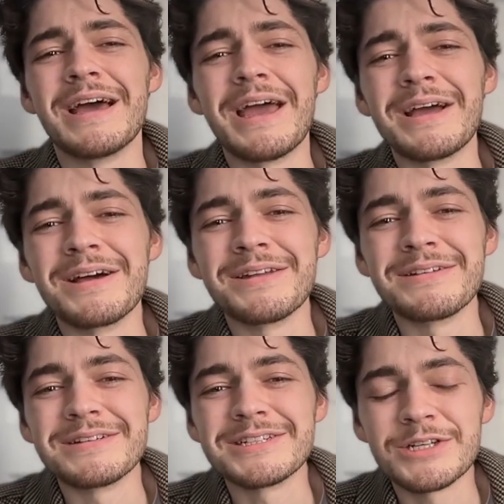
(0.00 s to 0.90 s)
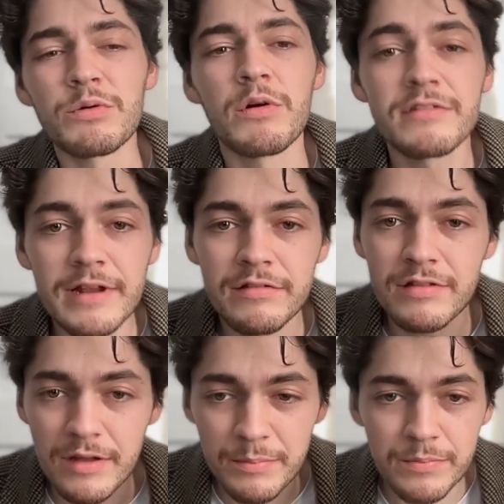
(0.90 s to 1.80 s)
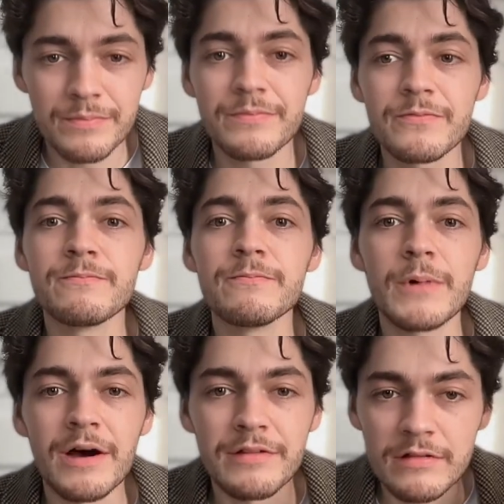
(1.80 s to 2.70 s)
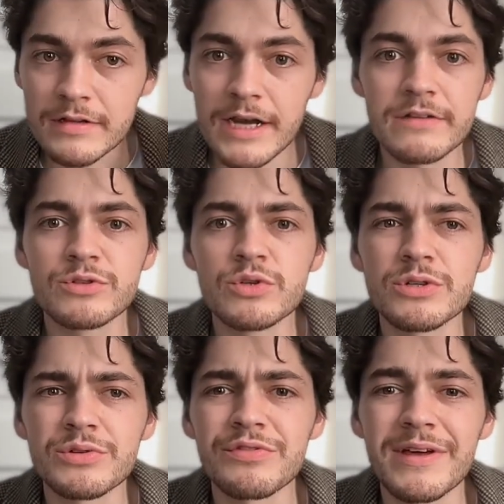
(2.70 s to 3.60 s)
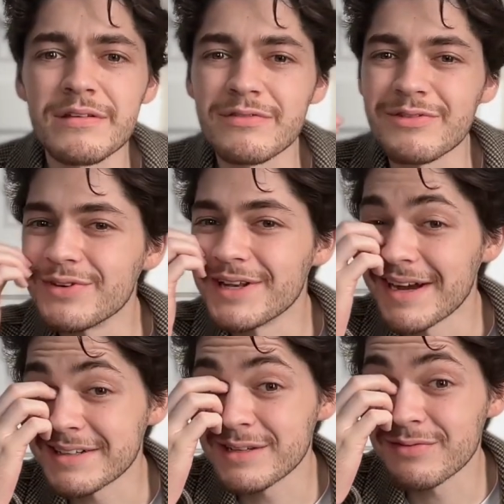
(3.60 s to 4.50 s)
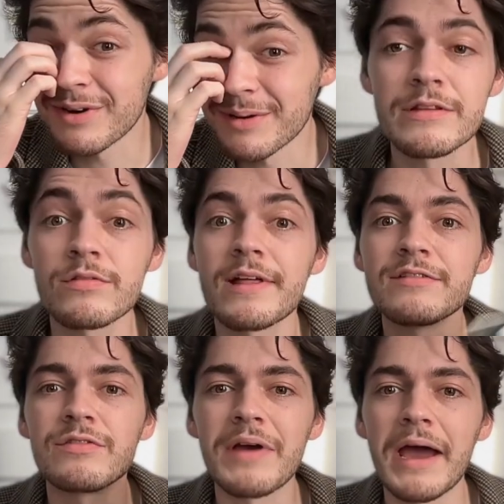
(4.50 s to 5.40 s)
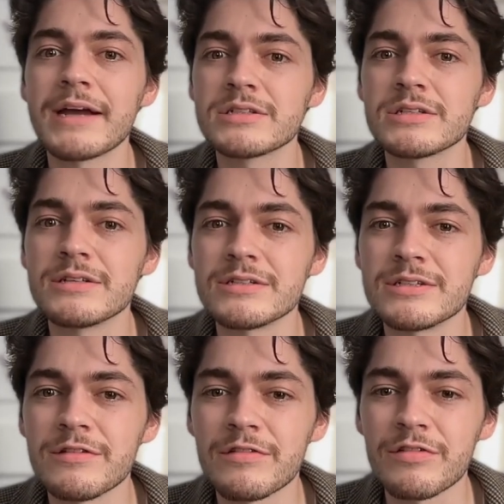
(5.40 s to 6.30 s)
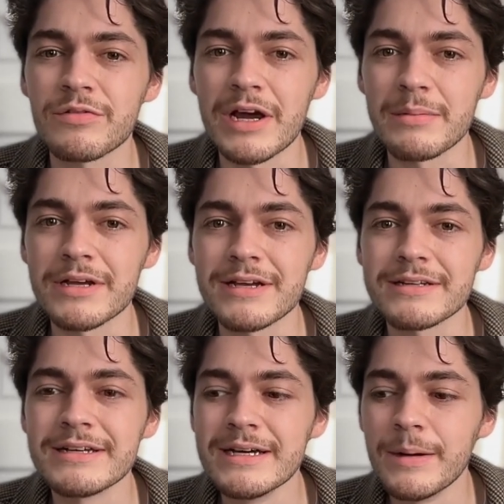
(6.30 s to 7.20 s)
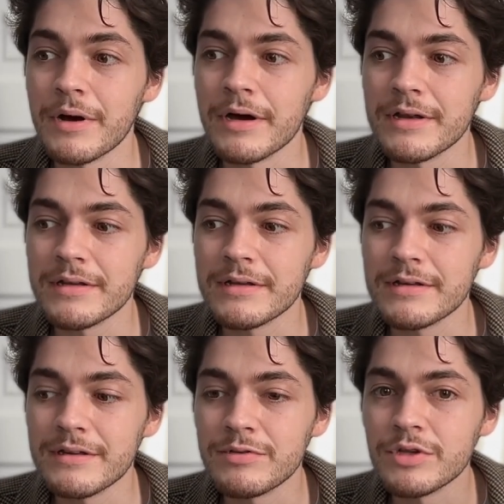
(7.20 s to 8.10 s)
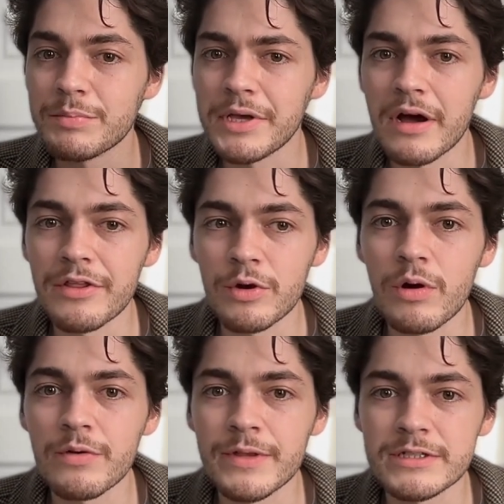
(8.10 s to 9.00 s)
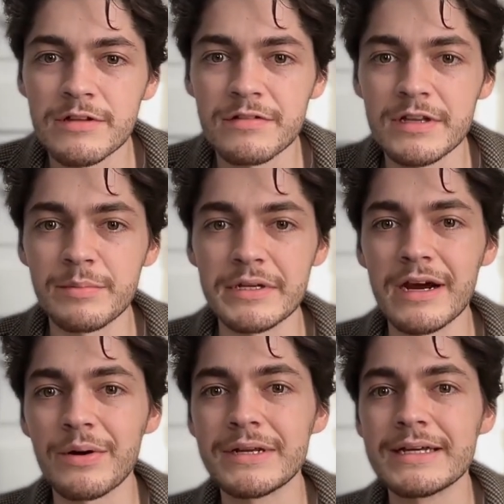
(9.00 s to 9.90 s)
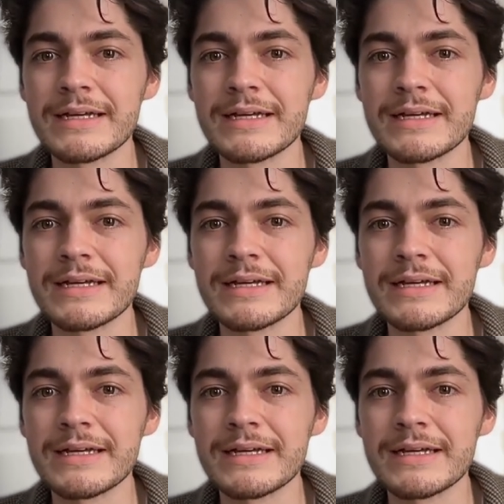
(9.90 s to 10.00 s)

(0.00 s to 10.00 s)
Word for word: and she quotes it as a uh, as a kind of crucial defense of the vita activa, there's life of action as she's describing it. But if you look beyond the quote that she snipped out,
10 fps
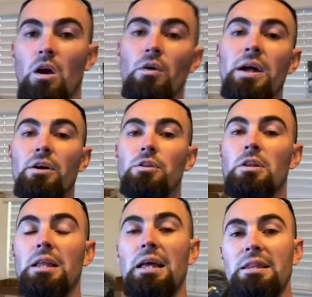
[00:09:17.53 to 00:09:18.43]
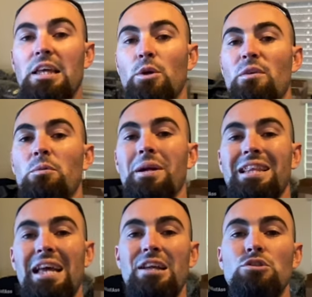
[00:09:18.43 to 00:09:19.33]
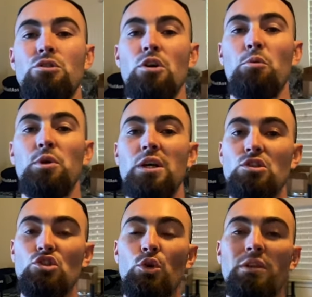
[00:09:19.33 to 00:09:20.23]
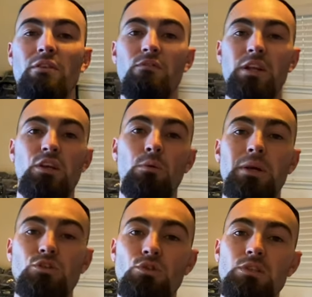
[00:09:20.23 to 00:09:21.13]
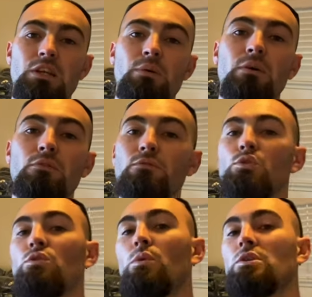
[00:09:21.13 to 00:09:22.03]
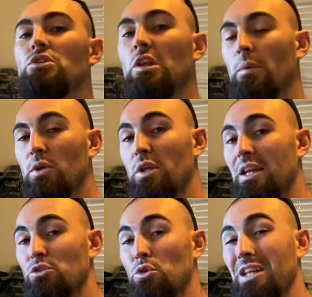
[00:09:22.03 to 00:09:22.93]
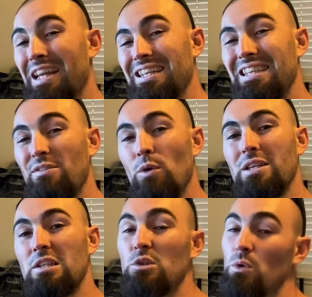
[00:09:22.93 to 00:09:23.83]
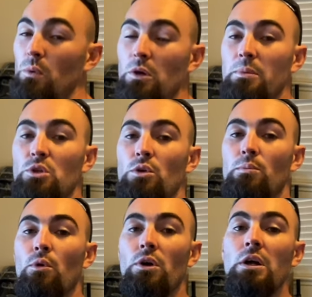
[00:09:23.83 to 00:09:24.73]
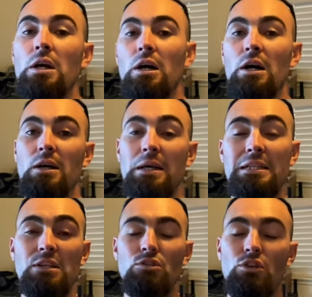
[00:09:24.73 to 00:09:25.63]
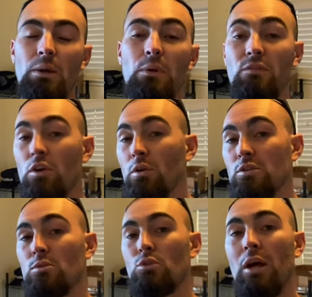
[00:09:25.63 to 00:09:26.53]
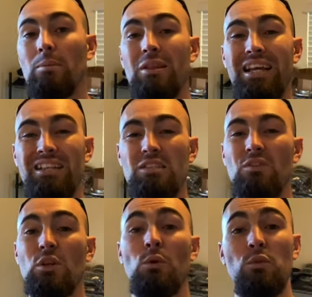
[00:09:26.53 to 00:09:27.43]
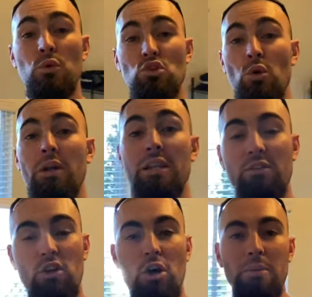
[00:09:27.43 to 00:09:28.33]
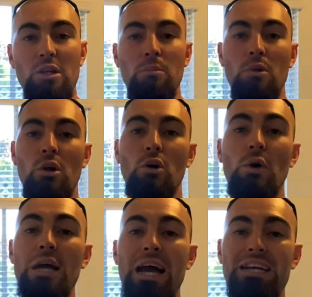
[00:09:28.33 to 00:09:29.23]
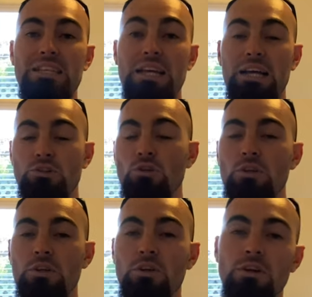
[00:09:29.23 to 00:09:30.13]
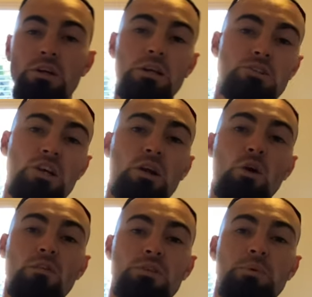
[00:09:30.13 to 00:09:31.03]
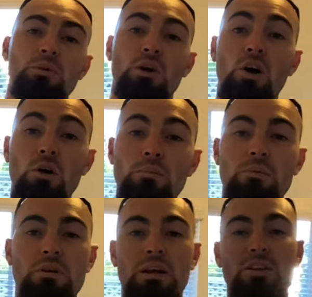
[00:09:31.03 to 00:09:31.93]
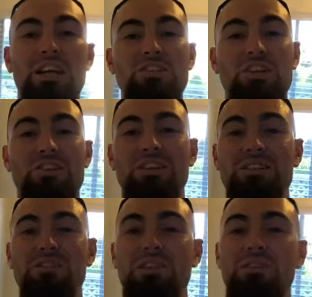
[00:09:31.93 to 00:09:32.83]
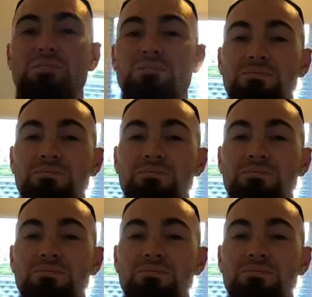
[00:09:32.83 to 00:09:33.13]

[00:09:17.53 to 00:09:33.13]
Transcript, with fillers: All right, other than that, thank you everybody that entered. I hope you guys enjoyed the video. Make sure you stick around for future ones. So that way you can enter in the next giveaways because we will be doing more. Uh, hit that subscribe button if you're not already subscribed. Like this video if you enjoyed it. Leave a comment down below as I asked earlier. Check out nohalfassapparel.com and I'll catch you guys on the next video.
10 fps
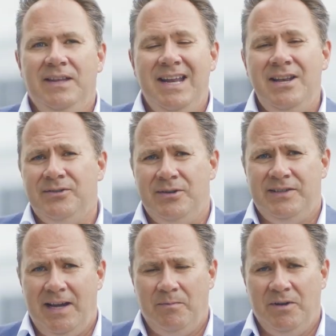the industry
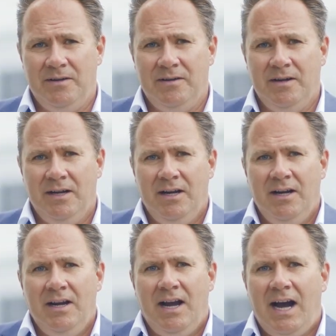segment.
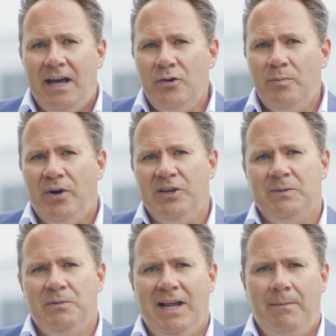Other possible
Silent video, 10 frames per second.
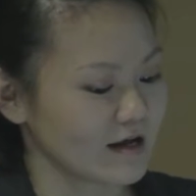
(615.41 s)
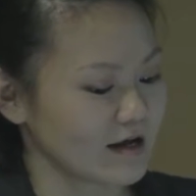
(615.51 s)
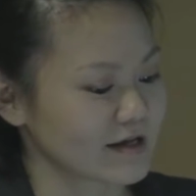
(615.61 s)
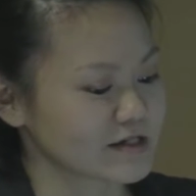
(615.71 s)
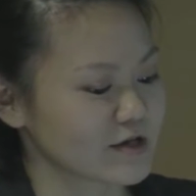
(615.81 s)

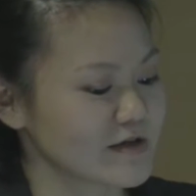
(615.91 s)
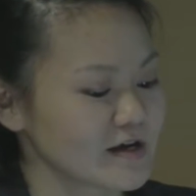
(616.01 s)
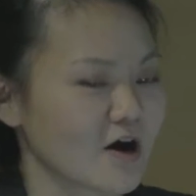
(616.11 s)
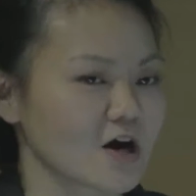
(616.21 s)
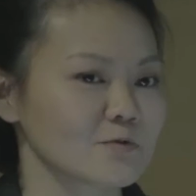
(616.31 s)
And so I think
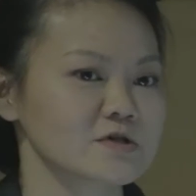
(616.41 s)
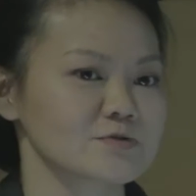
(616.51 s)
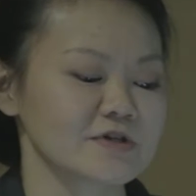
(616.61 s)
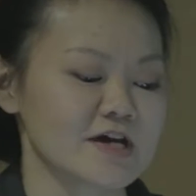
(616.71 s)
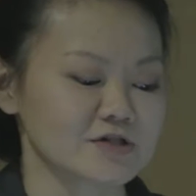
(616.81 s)
hardware is
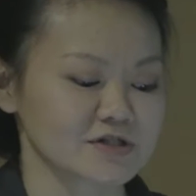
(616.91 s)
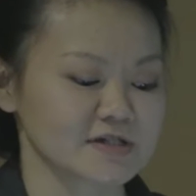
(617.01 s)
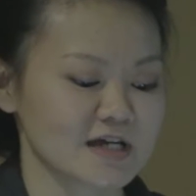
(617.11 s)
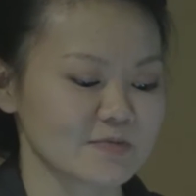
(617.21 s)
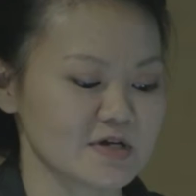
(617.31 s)
really
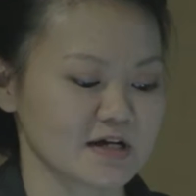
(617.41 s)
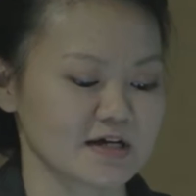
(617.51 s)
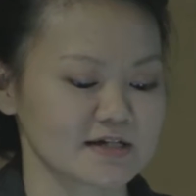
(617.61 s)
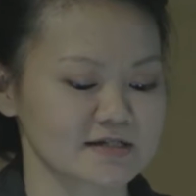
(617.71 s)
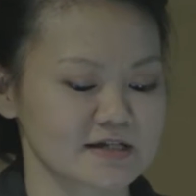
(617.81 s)
interesting
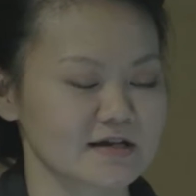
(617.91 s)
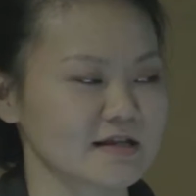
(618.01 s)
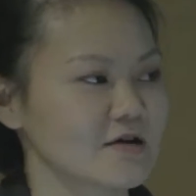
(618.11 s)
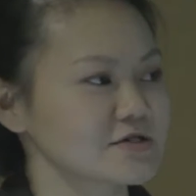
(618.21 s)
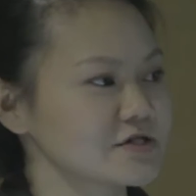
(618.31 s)
because it
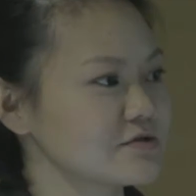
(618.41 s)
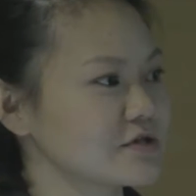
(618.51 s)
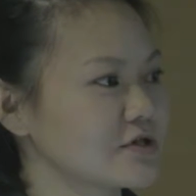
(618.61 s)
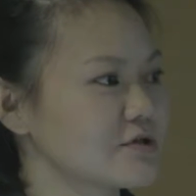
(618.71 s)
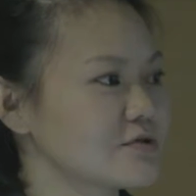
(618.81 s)
allows you
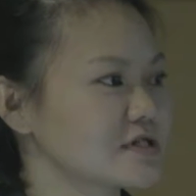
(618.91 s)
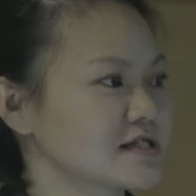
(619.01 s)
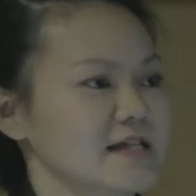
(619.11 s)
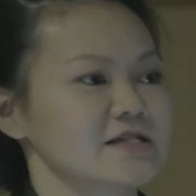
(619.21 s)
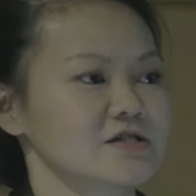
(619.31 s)
to
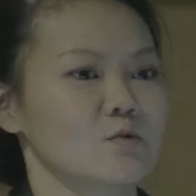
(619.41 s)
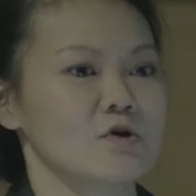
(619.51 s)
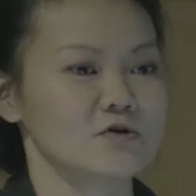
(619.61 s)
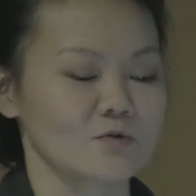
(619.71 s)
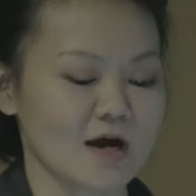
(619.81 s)
sense the
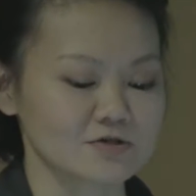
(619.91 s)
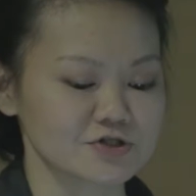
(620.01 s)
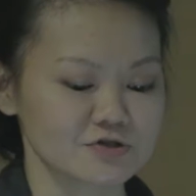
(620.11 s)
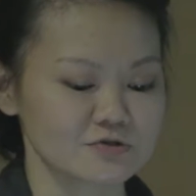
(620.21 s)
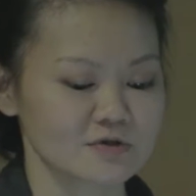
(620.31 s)
world around
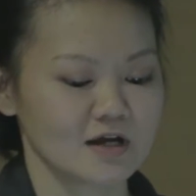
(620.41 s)
you.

Exercise details>
Each entry gets copied exactly; the pictures stay out.

Task answer>
(0.00 s to 0.90 s)
(0.90 s to 1.80 s)
(1.80 s to 2.70 s)
(2.70 s to 3.60 s)
(3.60 s to 4.50 s)
(4.50 s to 5.40 s)
(5.40 s to 6.30 s)
(6.30 s to 7.20 s)
(7.20 s to 8.10 s)
(8.10 s to 9.00 s)
(9.00 s to 9.90 s)
(9.90 s to 10.00 s)

(0.00 s to 10.00 s)
Word for word: and she quotes it as a uh, as a kind of crucial defense of the vita activa, there's life of action as she's describing it. But if you look beyond the quote that she snipped out,
10 fps
[00:09:17.53 to 00:09:18.43]
[00:09:18.43 to 00:09:19.33]
[00:09:19.33 to 00:09:20.23]
[00:09:20.23 to 00:09:21.13]
[00:09:21.13 to 00:09:22.03]
[00:09:22.03 to 00:09:22.93]
[00:09:22.93 to 00:09:23.83]
[00:09:23.83 to 00:09:24.73]
[00:09:24.73 to 00:09:25.63]
[00:09:25.63 to 00:09:26.53]
[00:09:26.53 to 00:09:27.43]
[00:09:27.43 to 00:09:28.33]
[00:09:28.33 to 00:09:29.23]
[00:09:29.23 to 00:09:30.13]
[00:09:30.13 to 00:09:31.03]
[00:09:31.03 to 00:09:31.93]
[00:09:31.93 to 00:09:32.83]
[00:09:32.83 to 00:09:33.13]

[00:09:17.53 to 00:09:33.13]
Transcript, with fillers: All right, other than that, thank you everybody that entered. I hope you guys enjoyed the video. Make sure you stick around for future ones. So that way you can enter in the next giveaways because we will be doing more. Uh, hit that subscribe button if you're not already subscribed. Like this video if you enjoyed it. Leave a comment down below as I asked earlier. Check out nohalfassapparel.com and I'll catch you guys on the next video.
10 fps
the industry
segment.
Other possible
Silent video, 10 frames per second.
(615.41 s)
(615.51 s)
(615.61 s)
(615.71 s)
(615.81 s)

(615.91 s)
(616.01 s)
(616.11 s)
(616.21 s)
(616.31 s)
And so I think
(616.41 s)
(616.51 s)
(616.61 s)
(616.71 s)
(616.81 s)
hardware is
(616.91 s)
(617.01 s)
(617.11 s)
(617.21 s)
(617.31 s)
really
(617.41 s)
(617.51 s)
(617.61 s)
(617.71 s)
(617.81 s)
interesting
(617.91 s)
(618.01 s)
(618.11 s)
(618.21 s)
(618.31 s)
because it
(618.41 s)
(618.51 s)
(618.61 s)
(618.71 s)
(618.81 s)
allows you
(618.91 s)
(619.01 s)
(619.11 s)
(619.21 s)
(619.31 s)
to
(619.41 s)
(619.51 s)
(619.61 s)
(619.71 s)
(619.81 s)
sense the
(619.91 s)
(620.01 s)
(620.11 s)
(620.21 s)
(620.31 s)
world around
(620.41 s)
you.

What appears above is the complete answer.